PEOPLE

Guide #017: How to scale an internal creative team

Apply empathy for the people whose problems you're trying to solve - from positioning your request for a new employee all the way to onboarding.


Anchor the growth of your team in the increased demand from the partners you service

Frame your request for additional resources through the lens of helping the partners you serve achieve their goals. Start with fact-finding discussions with the leaders of the teams you serve to learn about their growth projections or future goals. For example, if you’re servicing a Sales team, do they plan to increase sales goals or add new salespeople to their team? These goals have a direct impact on the demands on the creative team. Bridge the connection between the growth of the partners you serve and the additional output needed from your team.


Present scenarios for how adding new roles will increase your team's output capacity

Categorize the types of output the team produces. Using historical data, quantity how much output the team can produce with the current work hours per person. Using this as a baseline, produce scenarios of how adding different roles would increase the team's output capacity. For example, if you add one full time senior designer, how would that change your team’s output capacity? What if you added a junior designer and a project manager? How would that change your team’s output capacity? Present these scenarios the way you would pitch a new client—put your best foot forward to provide a problem statement and a risk analysis of how acting on your proposal will enable the company to achieve its goals.
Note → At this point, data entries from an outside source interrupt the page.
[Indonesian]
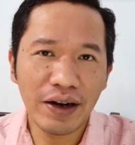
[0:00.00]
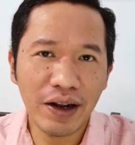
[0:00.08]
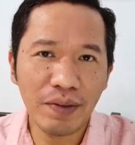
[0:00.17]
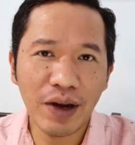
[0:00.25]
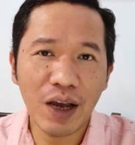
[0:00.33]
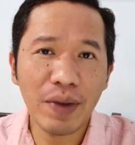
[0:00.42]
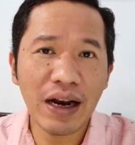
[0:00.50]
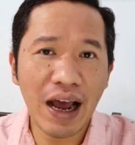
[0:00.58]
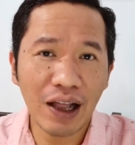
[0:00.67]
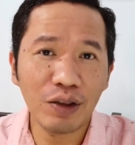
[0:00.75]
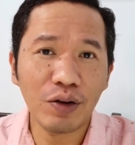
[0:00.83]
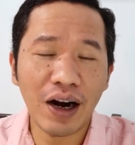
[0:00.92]
dan
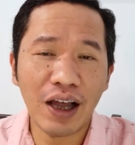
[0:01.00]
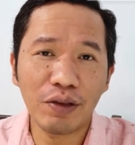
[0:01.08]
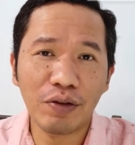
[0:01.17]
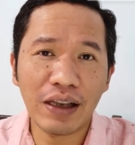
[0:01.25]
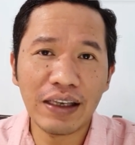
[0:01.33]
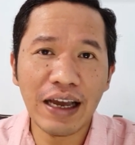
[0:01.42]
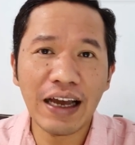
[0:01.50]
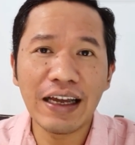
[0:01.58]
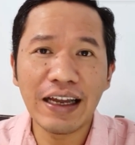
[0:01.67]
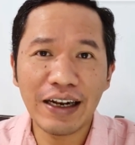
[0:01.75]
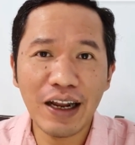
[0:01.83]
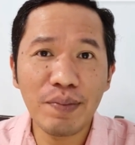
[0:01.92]
bagaimana
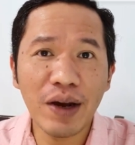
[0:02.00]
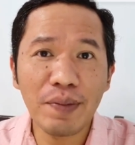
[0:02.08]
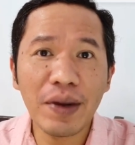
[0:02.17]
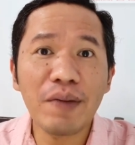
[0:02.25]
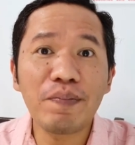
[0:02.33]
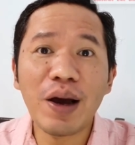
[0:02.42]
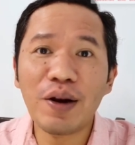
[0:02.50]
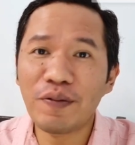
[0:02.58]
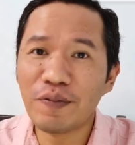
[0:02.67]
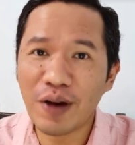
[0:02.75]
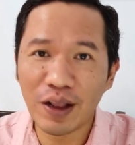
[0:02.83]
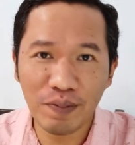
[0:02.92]
aturan-aturannya dan bagaimana
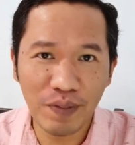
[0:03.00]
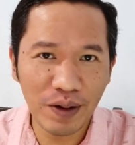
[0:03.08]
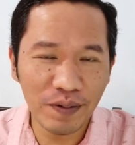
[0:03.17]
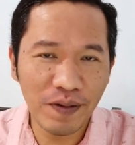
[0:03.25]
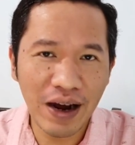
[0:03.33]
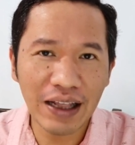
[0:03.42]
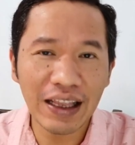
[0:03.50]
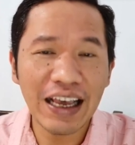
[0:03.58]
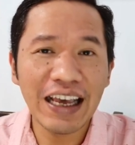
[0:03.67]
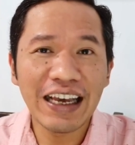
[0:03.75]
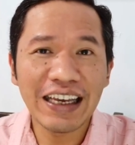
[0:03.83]
manfaat-manfaat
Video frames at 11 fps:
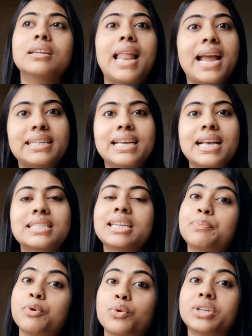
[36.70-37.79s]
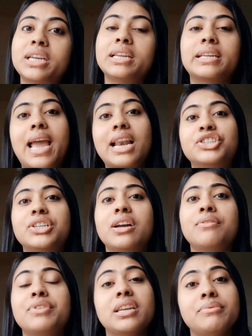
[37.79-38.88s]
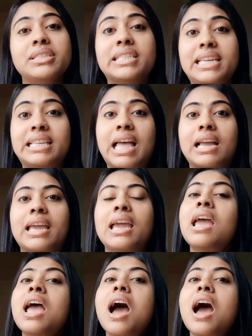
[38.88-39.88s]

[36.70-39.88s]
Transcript: ল্যাকটিক অ্যাসিড প্রোটিন ক্যালসিয়াম ভিটামিন সি থাকে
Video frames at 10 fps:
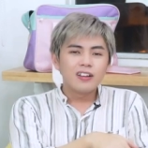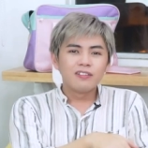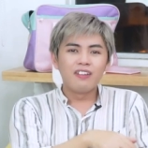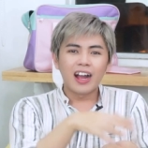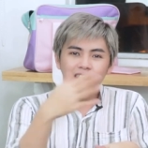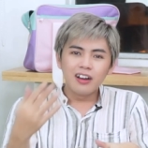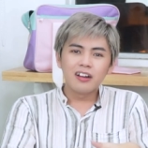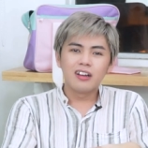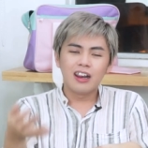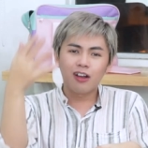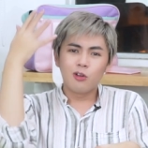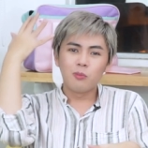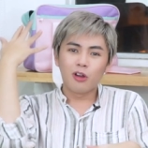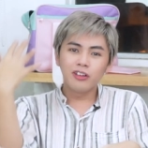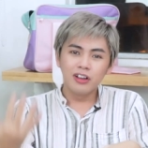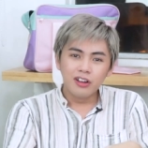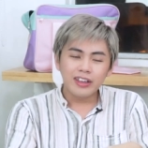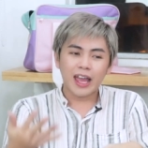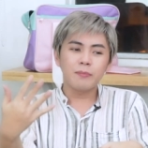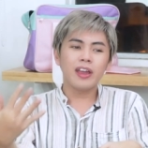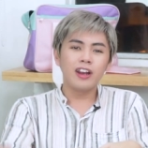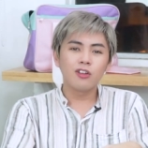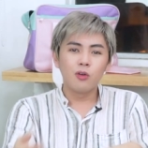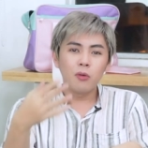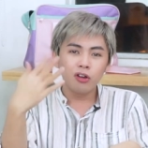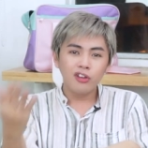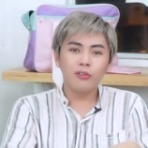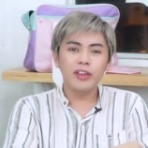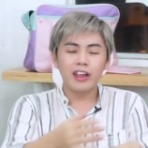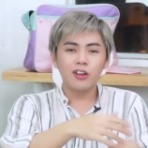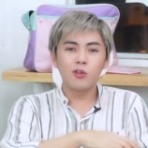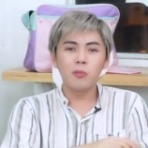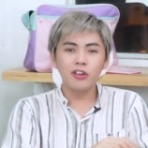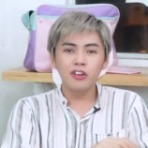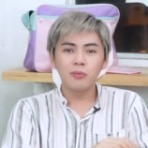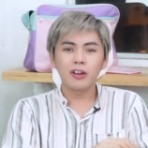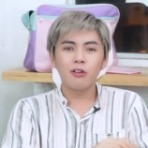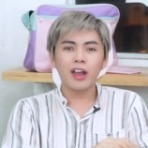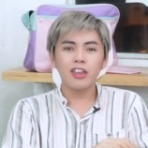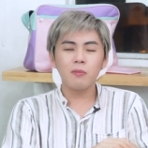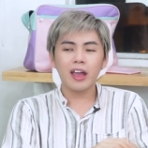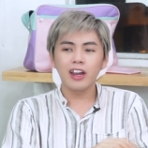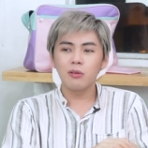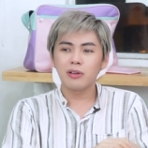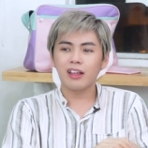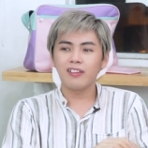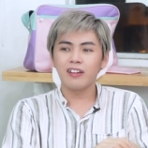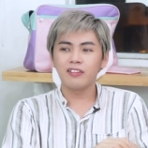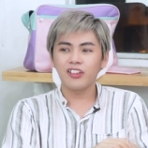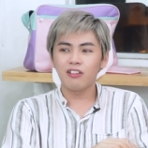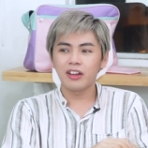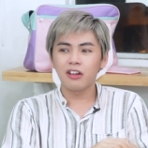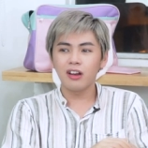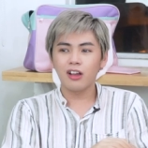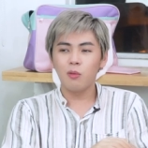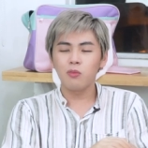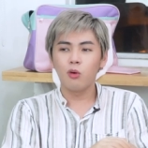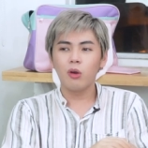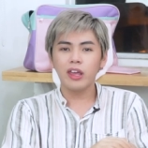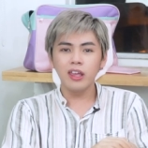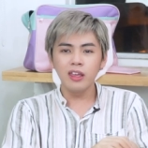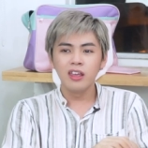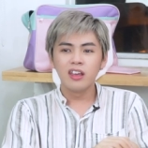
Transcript: Văn là của mỗi người, cảm nghĩ là của mỗi người, suy nghĩ là của mỗi người, mà đâu ai giống ai đâu, mà tại sao lúc sau lại nói là không đủ ý.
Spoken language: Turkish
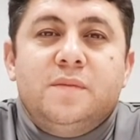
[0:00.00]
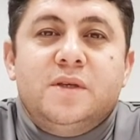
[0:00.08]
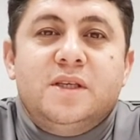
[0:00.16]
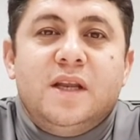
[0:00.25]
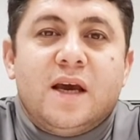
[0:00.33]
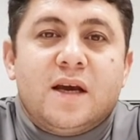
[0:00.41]

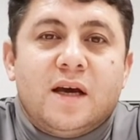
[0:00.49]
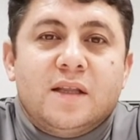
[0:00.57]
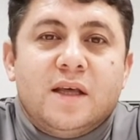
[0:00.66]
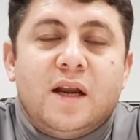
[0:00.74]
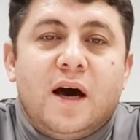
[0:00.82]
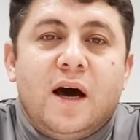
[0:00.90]
20'sine
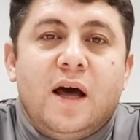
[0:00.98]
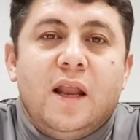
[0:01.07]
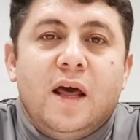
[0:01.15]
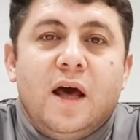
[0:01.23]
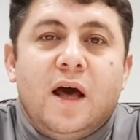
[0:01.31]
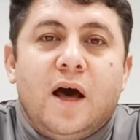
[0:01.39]
kadar
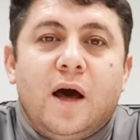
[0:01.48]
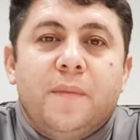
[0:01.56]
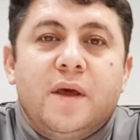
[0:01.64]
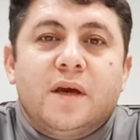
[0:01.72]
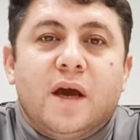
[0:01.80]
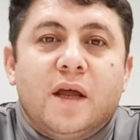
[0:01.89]
hala
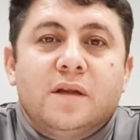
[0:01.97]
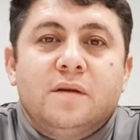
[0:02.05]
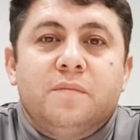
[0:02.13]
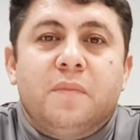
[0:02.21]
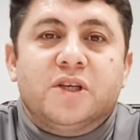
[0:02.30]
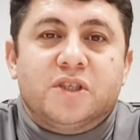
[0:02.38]

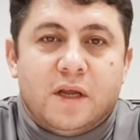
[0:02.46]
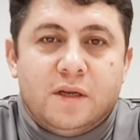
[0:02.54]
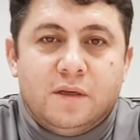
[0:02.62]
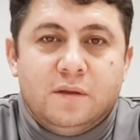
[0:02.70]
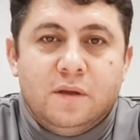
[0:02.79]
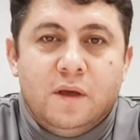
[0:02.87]
Amerika'nın başkanı.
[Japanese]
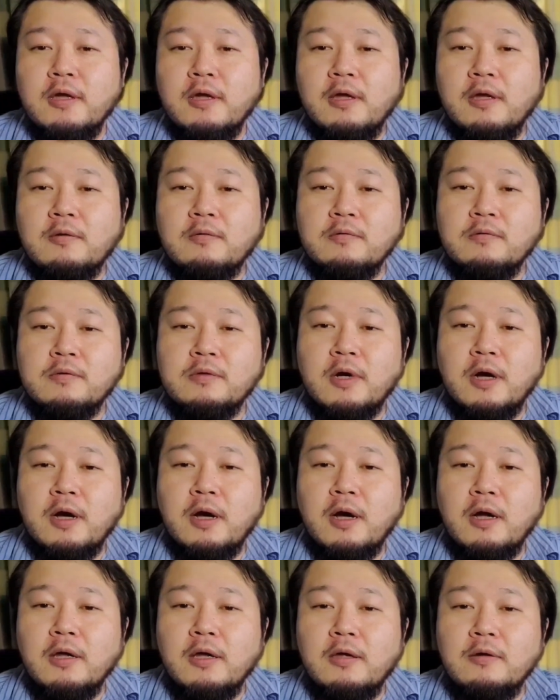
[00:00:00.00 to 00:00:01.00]
LR
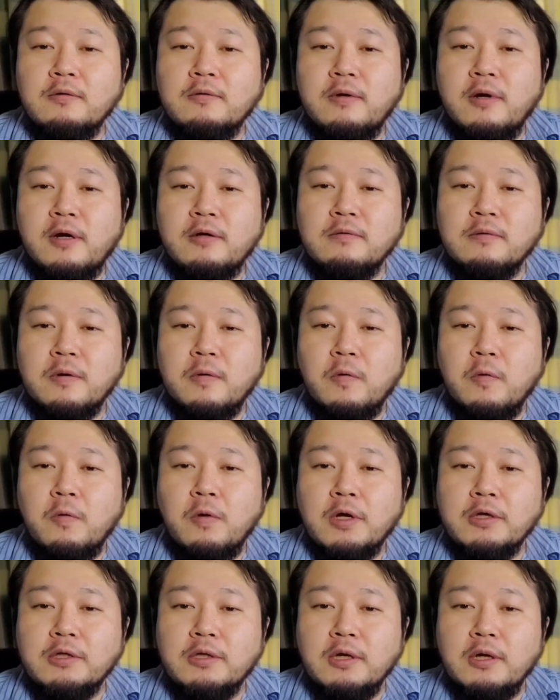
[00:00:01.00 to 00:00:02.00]
がこ
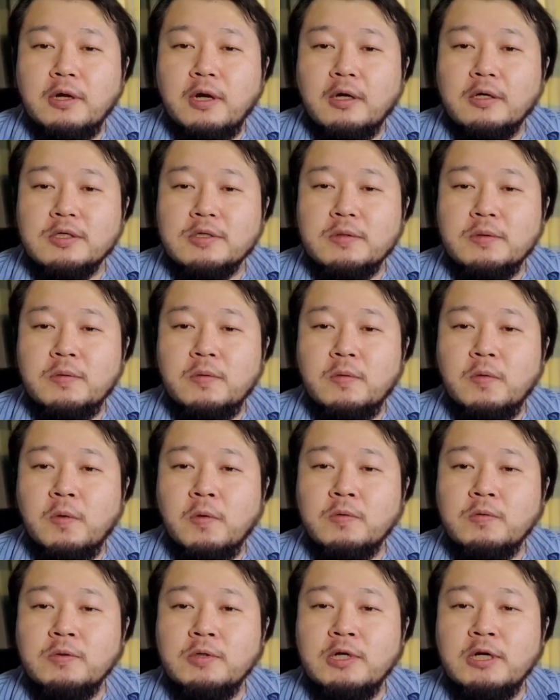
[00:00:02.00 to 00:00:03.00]
こあったら、その
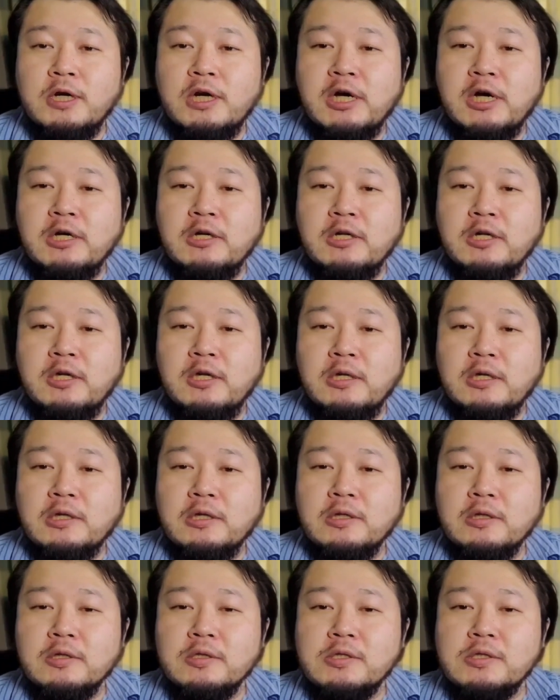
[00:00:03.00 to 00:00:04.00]
奥側に
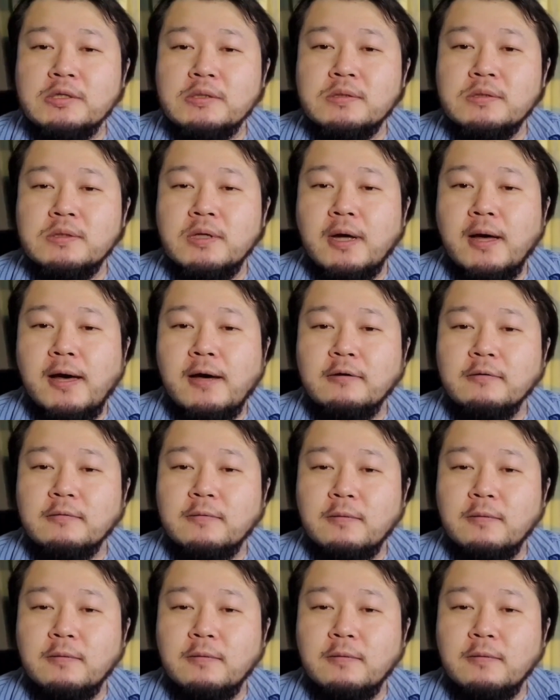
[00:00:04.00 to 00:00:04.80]
2がある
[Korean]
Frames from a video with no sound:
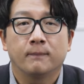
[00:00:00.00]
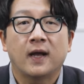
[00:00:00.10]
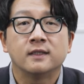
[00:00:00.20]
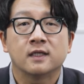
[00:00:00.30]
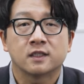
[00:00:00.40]

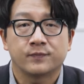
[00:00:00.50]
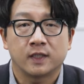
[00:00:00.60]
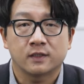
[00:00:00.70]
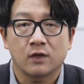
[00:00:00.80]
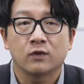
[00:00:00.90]

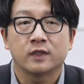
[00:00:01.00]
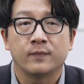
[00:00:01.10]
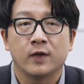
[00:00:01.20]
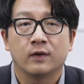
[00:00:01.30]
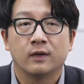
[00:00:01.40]
판자집들이
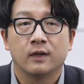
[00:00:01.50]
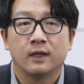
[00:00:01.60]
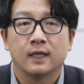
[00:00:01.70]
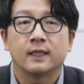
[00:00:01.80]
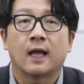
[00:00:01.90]
철거되며
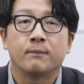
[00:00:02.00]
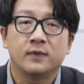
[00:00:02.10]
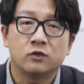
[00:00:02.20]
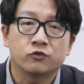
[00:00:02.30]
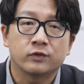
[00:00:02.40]

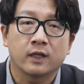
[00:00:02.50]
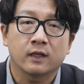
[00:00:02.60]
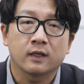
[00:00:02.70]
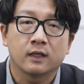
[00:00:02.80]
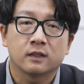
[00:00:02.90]

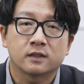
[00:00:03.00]
난민주택,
Determine your philosophy for creative to project manager team ratio

Beyond four or five individual contributors, a project manager or operations role should be added to your team—possibly sooner, if it’s clear that the team will only continue to grow over the long term. Determine the ratio that is right for your team. Set up infrastructure and someone to manage it, so that communication with partners, managing schedules and due dates, and maintaining a ticketing or project management tool does not take away from team output.


Avoid misalignment between candidate goals and the opportunities of an open role

Beyond a 30 or 90 day plan, is there a written career track for all the roles on your team? Some specialist roles like illustrators, videographers, etc. may not have a long-term advancement track; however, this should be made clear to anyone being hired into the role. Consider making specialist roles contractor versus full time. Not everyone wants to grow into a managerial position, nor should this be forced on an individual. Strive for open communication between managers and employees to promote clarity around an individual’s career goals, the opportunities of the role and the broader team growth.


Create balance within your team across roles and individual goals

Depending on the type of output your team produces you may need both full-time and contract employees, generalists like brand designers, and specialists like illustrators and videographers. Also, consider a mix of both growth-oriented employees and stability-oriented employees. While growth-oriented employees help the team expand by taking on managerial roles, recognize that stability-oriented employees oftentimes are culture builders and team historians that provide consistency within your group. Both growth and stability types are necessary for a healthy team.


Create a culture where teammates can express themselves

Combat imposter syndrome and isolation caused by remote work by creating activities that lead to laughter and fun. For example, within physical workspaces, provide equipment and space for craft making. Within remote work or virtual collaboration, use digital tools to host drawing challenges or showcase early career work to help break down the perception that everyone should be perfect. Organize volunteer activities to encourage community involvement or host quirky team-building activities like a virtual chocolate-making class. With teams spread across geographies and time zones, encourage smaller, local activities but share the outputs or experiences broadly.


Be more diligent when onboarding employees remotely

Recognize that new employees are bombarded with links and resources spread across different tools and platforms. Create a thorough onboarding document that should serve as their source of truth for where to access information and who to ask for help. Check in on your new employee frequently to reinforce the feeling of working on a new team despite still being at home. When setting them up with 1:1s to meet other team members, provide background on what each person does and a few questions to ask so as to spark conversation and meaningful sharing.